# Does anything eat Blue Green Algae?



## mistergreen (Mar 3, 2007)

I bought 2 mystery snail and saw one graze until it hits a nob of BGA. It spits out a bunch in horror and disgust then went the other way.


----------



## mistergreen (Mar 3, 2007)

I gave the snail another chance by breaking up the BGA mass into smaller pieces.. It actually ate it!


----------



## John P. (Nov 24, 2004)

Tetra Cycline.


----------



## mistergreen (Mar 3, 2007)

naturally


----------



## HeyPK (Jan 23, 2004)

If you keep the bluegreen algae in the dark for about 5 days it becomes edible by snails.

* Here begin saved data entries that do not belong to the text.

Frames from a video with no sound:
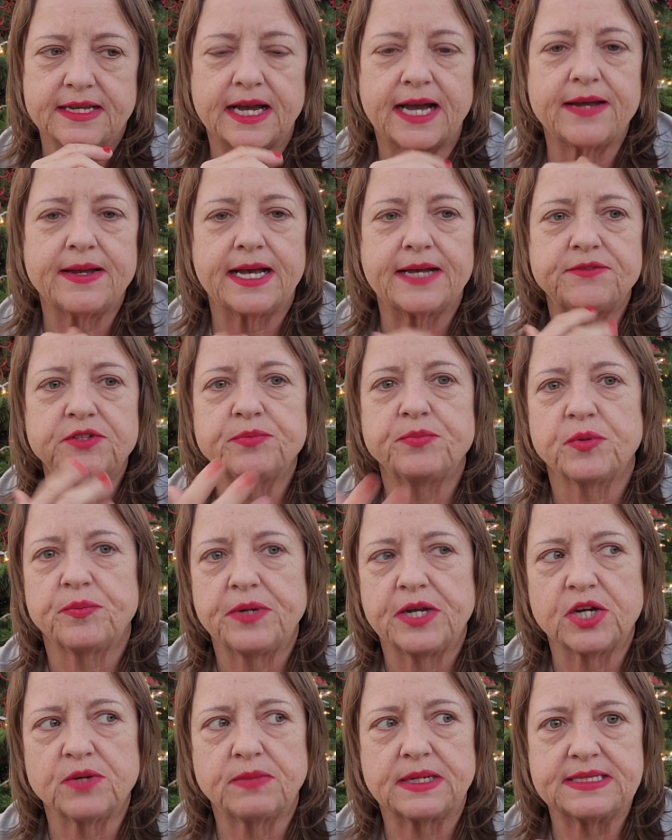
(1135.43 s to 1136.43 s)
I have to
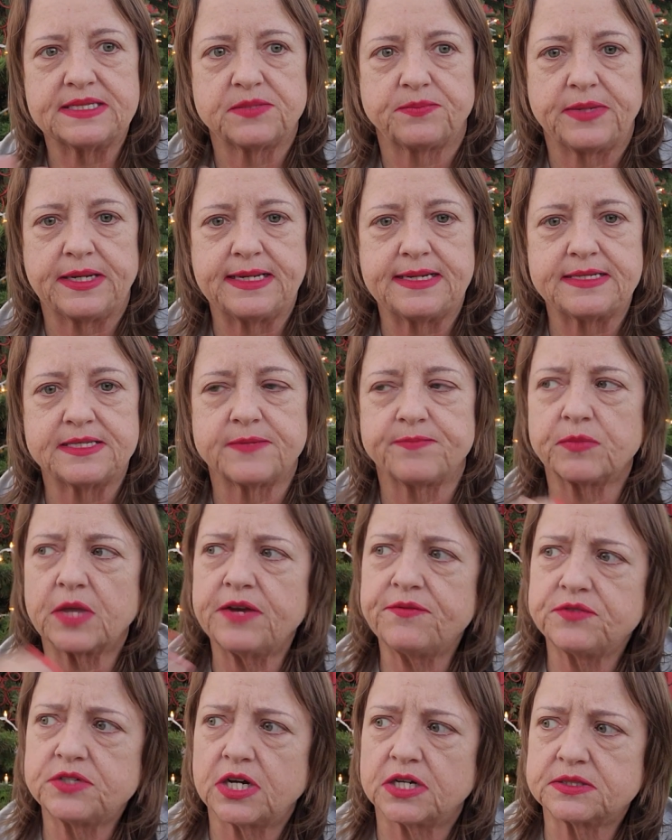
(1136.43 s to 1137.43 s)
prepare my space.
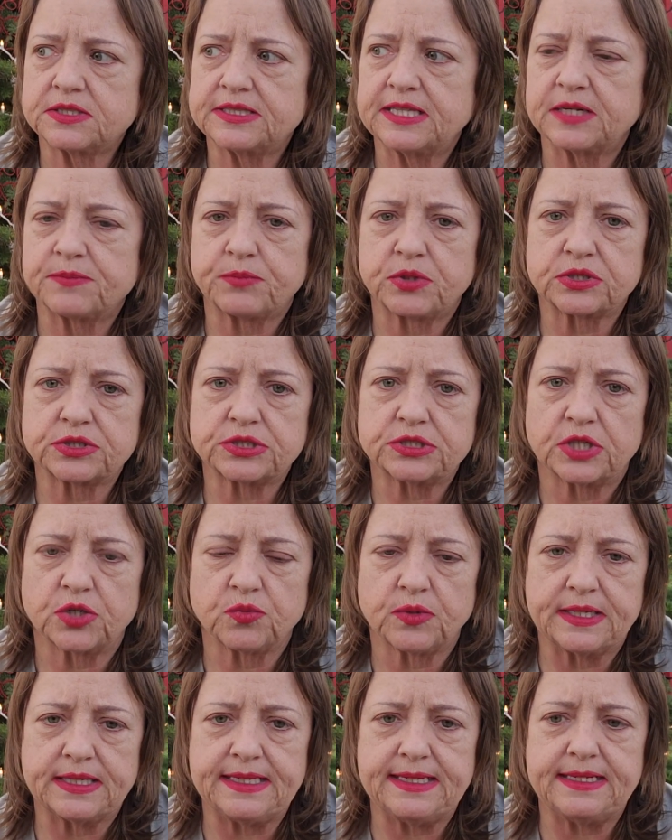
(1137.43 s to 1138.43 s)
I've talked to that person
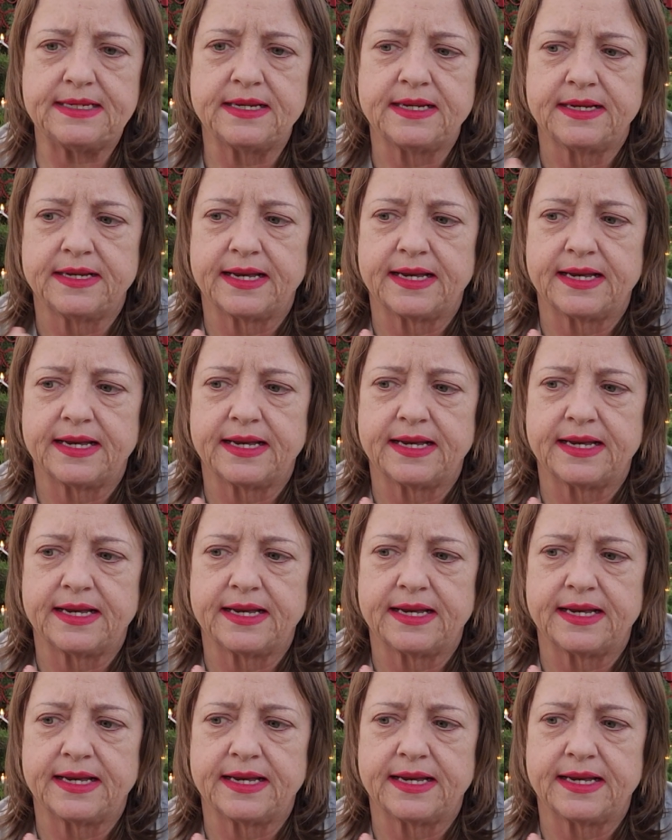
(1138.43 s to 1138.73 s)
already,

In the light it makes a number of poisonous and/or noxious compounds that keep snails at bay, but after a prolonged period of darkness, these compounds become much less concentrated.


----------



## JJJohnson (Mar 29, 2007)

Nothing eats bluegreeen algae. Frequent water changes and increased tank circulation help, but the best thing I've found (other than yes, antibiotics ), is to reduce the light intensity and light duration, at least until the dreaded cyanoslime (as a friend calls it) starts to recede. I cut my tank back from four, four-foot fluorescents to two, and from 12 hours to four hours. Nothing I did until then helped. Good luck!


----------



## mistergreen (Mar 3, 2007)

cool. I thought BGA were noxious all the time. I'll try another 3-4 day black out. I think I got super BGA though. They're not the standard slime.. They're a little more fiberous.

I have a 2G NPT sitting by a window that get 2-6pm sun light.


----------